Allegiant gained swift approval for the merger, closing on May 13, roughly four months after it unveiled plans to buy Sun Country and eventually unify the combined company under the Allegiant brand.
Although obtaining a single operating certificate will take more than a year, Allegiant is already plotting how to manage a fleet that will include Airbus A319/A320ceos, Boeing 737-8s, 737-800s/900ERs and 737-800 freighters operated under an ACMI agreement by Sun Country for Amazon.
Allegiant CEO Greg Anderson told attendees at the CAPA Airline Leader Summit Americas 2026 in Charleston, S.C., the two carriers have roughly 22 bases. “I would think of a base, for us, almost as an airline within the airline; everything’s out and back.”
Aircraft types will be assigned to specific bases, he explained, offering the examples of Las Vegas as an A320 base, and 737s in Fort Lauderdale and Minneapolis.
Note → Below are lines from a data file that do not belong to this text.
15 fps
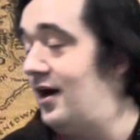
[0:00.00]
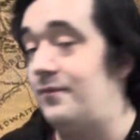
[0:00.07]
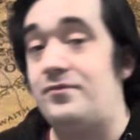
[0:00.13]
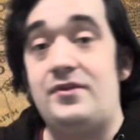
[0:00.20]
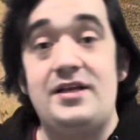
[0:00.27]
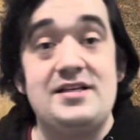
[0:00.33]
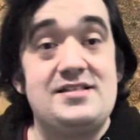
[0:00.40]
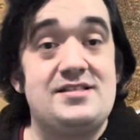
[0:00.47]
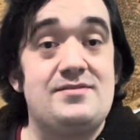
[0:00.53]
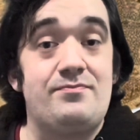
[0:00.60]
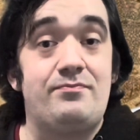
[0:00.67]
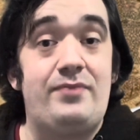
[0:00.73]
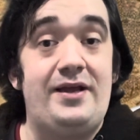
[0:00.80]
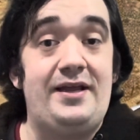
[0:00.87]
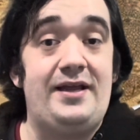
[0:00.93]
This
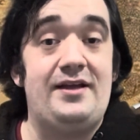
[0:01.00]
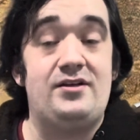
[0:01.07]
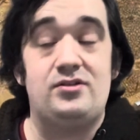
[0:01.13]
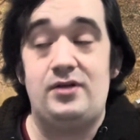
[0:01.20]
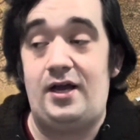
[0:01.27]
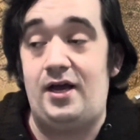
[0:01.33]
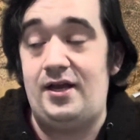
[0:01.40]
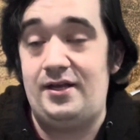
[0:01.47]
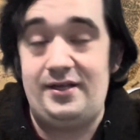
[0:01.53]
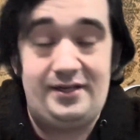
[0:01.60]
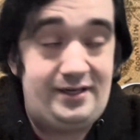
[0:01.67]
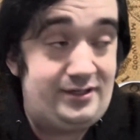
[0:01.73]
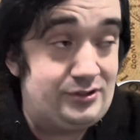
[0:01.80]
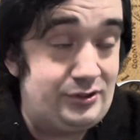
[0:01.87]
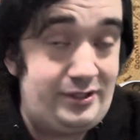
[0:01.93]
being,
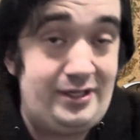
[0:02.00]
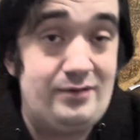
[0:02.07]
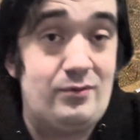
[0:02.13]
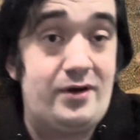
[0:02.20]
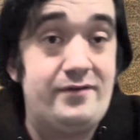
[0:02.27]
including one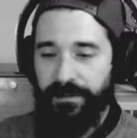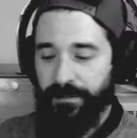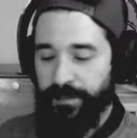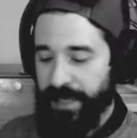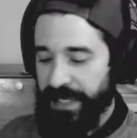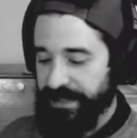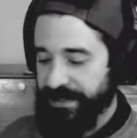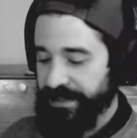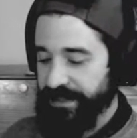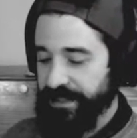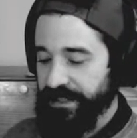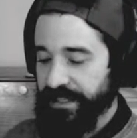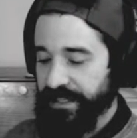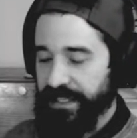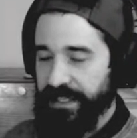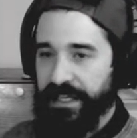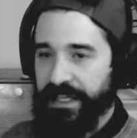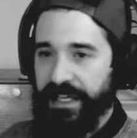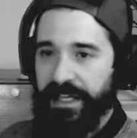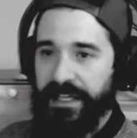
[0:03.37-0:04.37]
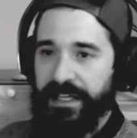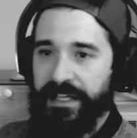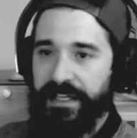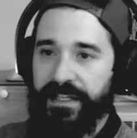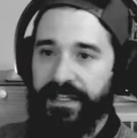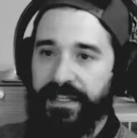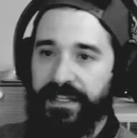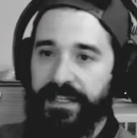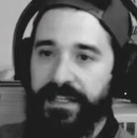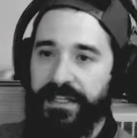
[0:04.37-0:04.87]
basically like
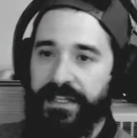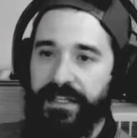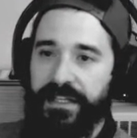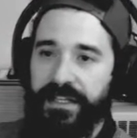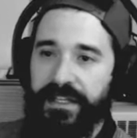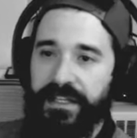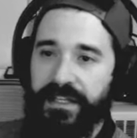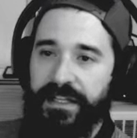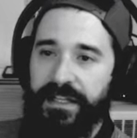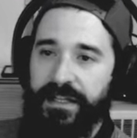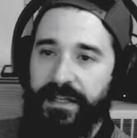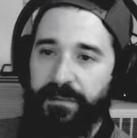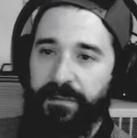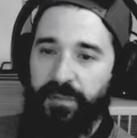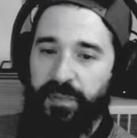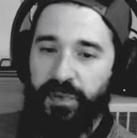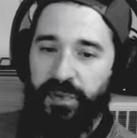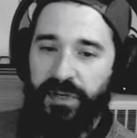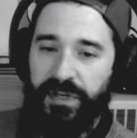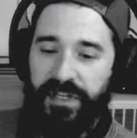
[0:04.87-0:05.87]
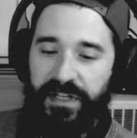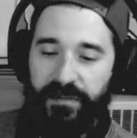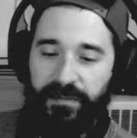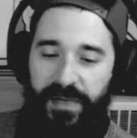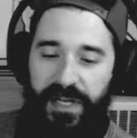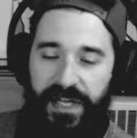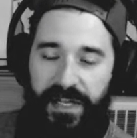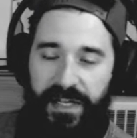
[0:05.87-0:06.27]
putting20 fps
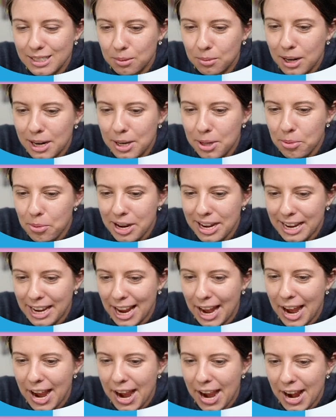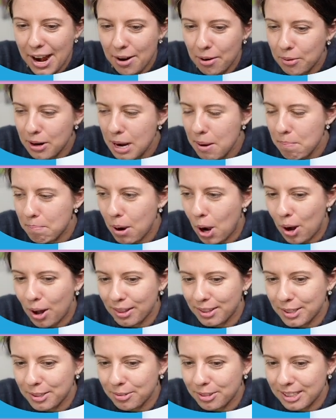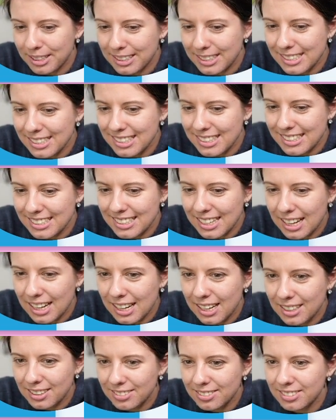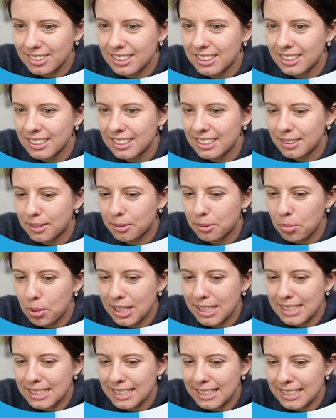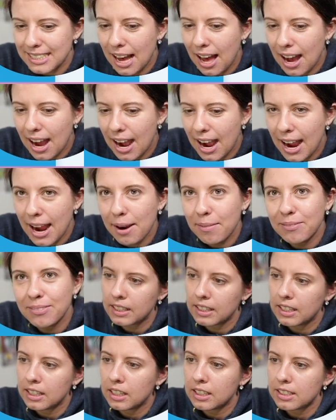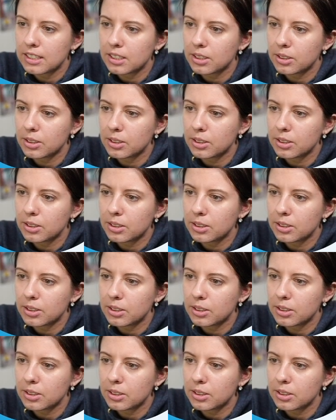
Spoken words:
Why do we care? Why bother with this stuff? We're wasting time. So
Isolating aircraft base-by-base helps ease some complexity of the combined fleet, he explained.
Asked if he could envision placing 737 MAX aircraft operated by Allegiant on Sun Country’s routes, Anderson’s answer was a definitive yes.
Pointing to fleet flexibility, Anderson said roughly 163 aircraft in the combined fleet are owned, with an equity value of more than $2 billion, which helps protect the company’s balance sheet “when we see stress type situations or scenarios that we’re in today.”